Numerical computing: Matlab vs Python + numpy + weave

Recently, I've discovered the power of Python for numerical computing. Being a slave of Matlab for many years, I've decided to give Python (and it's numerical module numpy) a try, comparing its number crunching capabilities versus Matlab's.

The tests are heavily inspired by Prabhu Ramachandran. I've only added Matlab to complete his comparisons.

Here is a short description of the test, taken from here:

The example we will consider is a very simple (read, trivial) case of solving the 2D Laplace equation using an iterative finite difference scheme (four point averaging, Gauss-Seidel or Gauss-Jordan). The formal specification of the problem is as follows.

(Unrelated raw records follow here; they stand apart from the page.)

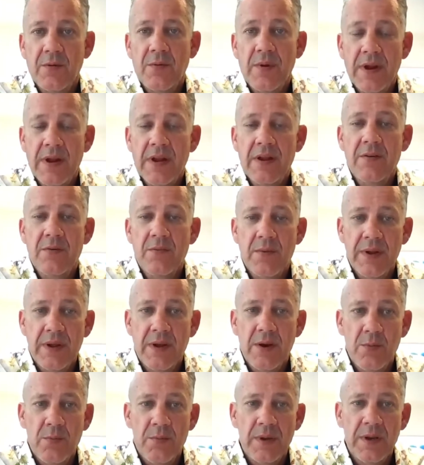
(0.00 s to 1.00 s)
grand
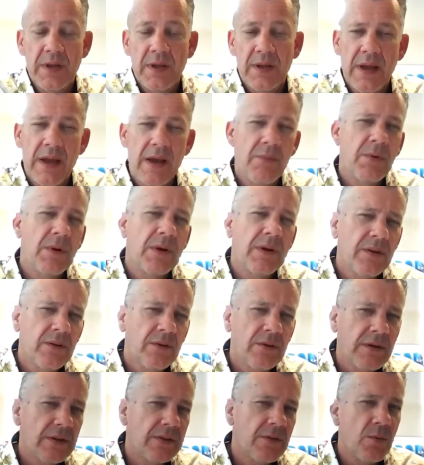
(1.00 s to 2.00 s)
reopening, how we're going to
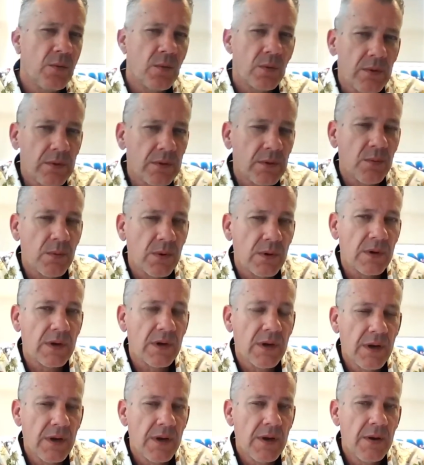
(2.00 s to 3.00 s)
look at the world of
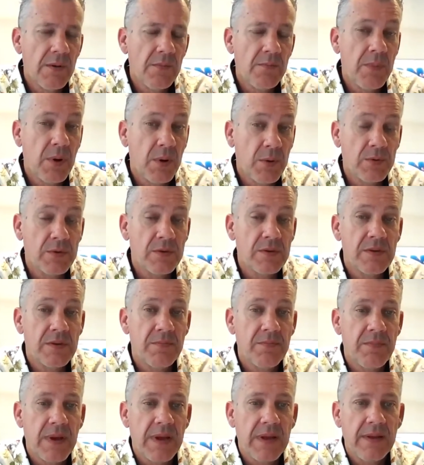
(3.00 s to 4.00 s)
work
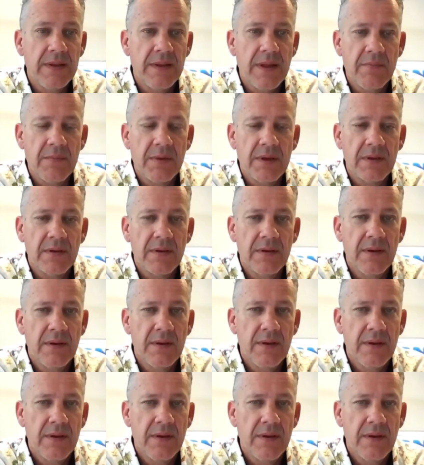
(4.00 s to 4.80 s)
post-pandemic.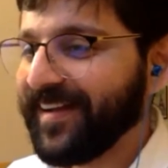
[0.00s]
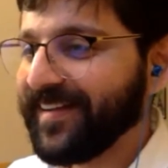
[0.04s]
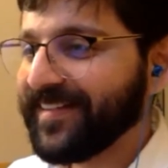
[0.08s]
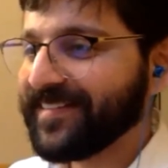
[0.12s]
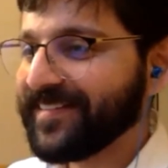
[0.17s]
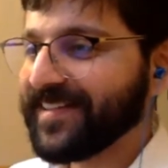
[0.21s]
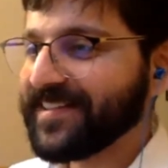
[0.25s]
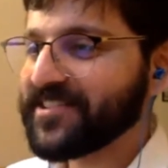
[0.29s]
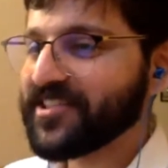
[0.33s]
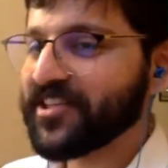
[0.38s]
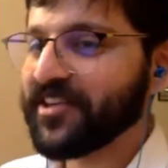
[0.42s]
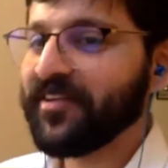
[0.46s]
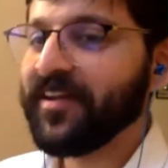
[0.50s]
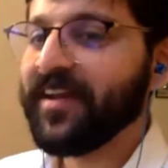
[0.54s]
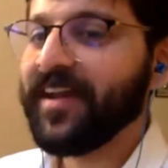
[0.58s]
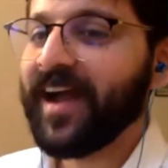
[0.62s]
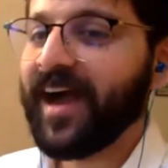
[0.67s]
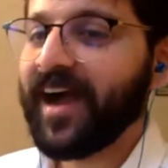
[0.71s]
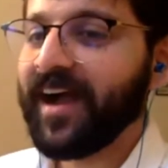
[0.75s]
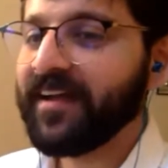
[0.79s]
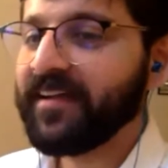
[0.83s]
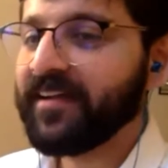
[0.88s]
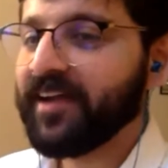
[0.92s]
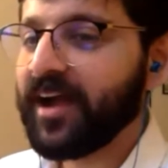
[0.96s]
Did you?
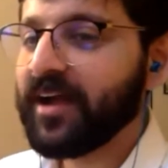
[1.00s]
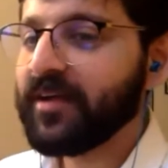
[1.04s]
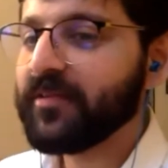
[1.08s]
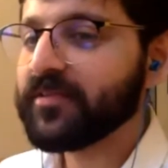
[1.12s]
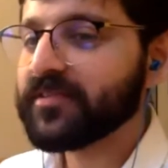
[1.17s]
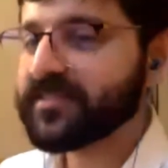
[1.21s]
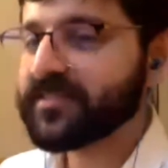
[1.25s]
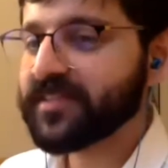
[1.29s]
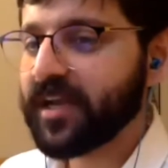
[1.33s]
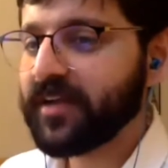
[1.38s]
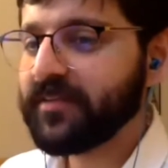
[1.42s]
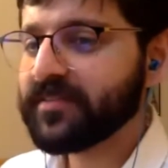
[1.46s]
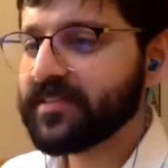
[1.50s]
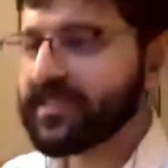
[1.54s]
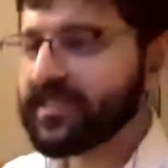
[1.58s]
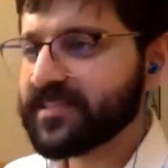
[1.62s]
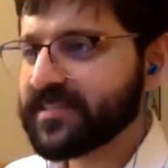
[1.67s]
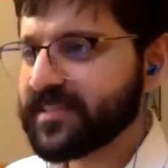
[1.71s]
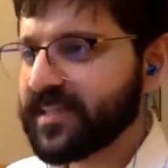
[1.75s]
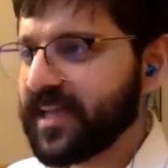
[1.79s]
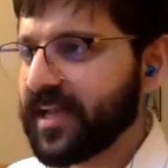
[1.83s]
I was going to say,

We are required to solve for some unknown function u(x,y) such that nabla^2 u = 0 with a boundary condition specified. For convenience the domain of interest is considered to be a rectangle and the boundary values at the sides of this rectangle are given.

All the tests have been run on a Pentium IV Xeon 2GHz, with 1Gb of RAM. Here is the Matlab script I used laplace.m (it's a doc file: sorry for that, but I'm only allowed to upload docs and images on this blog).

Figure 1: time spent by different solvers

Matlab and numpy have pretty much the same performances.
Any form of optimization on Python code does better than Matlab.
Only the simple Python (without numpy) is slower than Matlab (note the logarithmic y scale to fit also the "slow" algorithm).

Figure 2: speed factor with respect to matlab

blitz is roughly twice as fast as Matlab. inline, fastinline, fortran and pyrex only differ appreciably for small grids: for 500x500 grids they are around 10x faster than Matlab.

Here is some other digits, not included in the graphs:

numpy with psyco runs 5% faster than numpy alone;
weave and psyco (blitz, inline and fastinline) fails with following polite error: "local variables of functions run by Psyco cannot be accessed in any way, sorry;"
octave runs twice as slow as numpy and Matlab.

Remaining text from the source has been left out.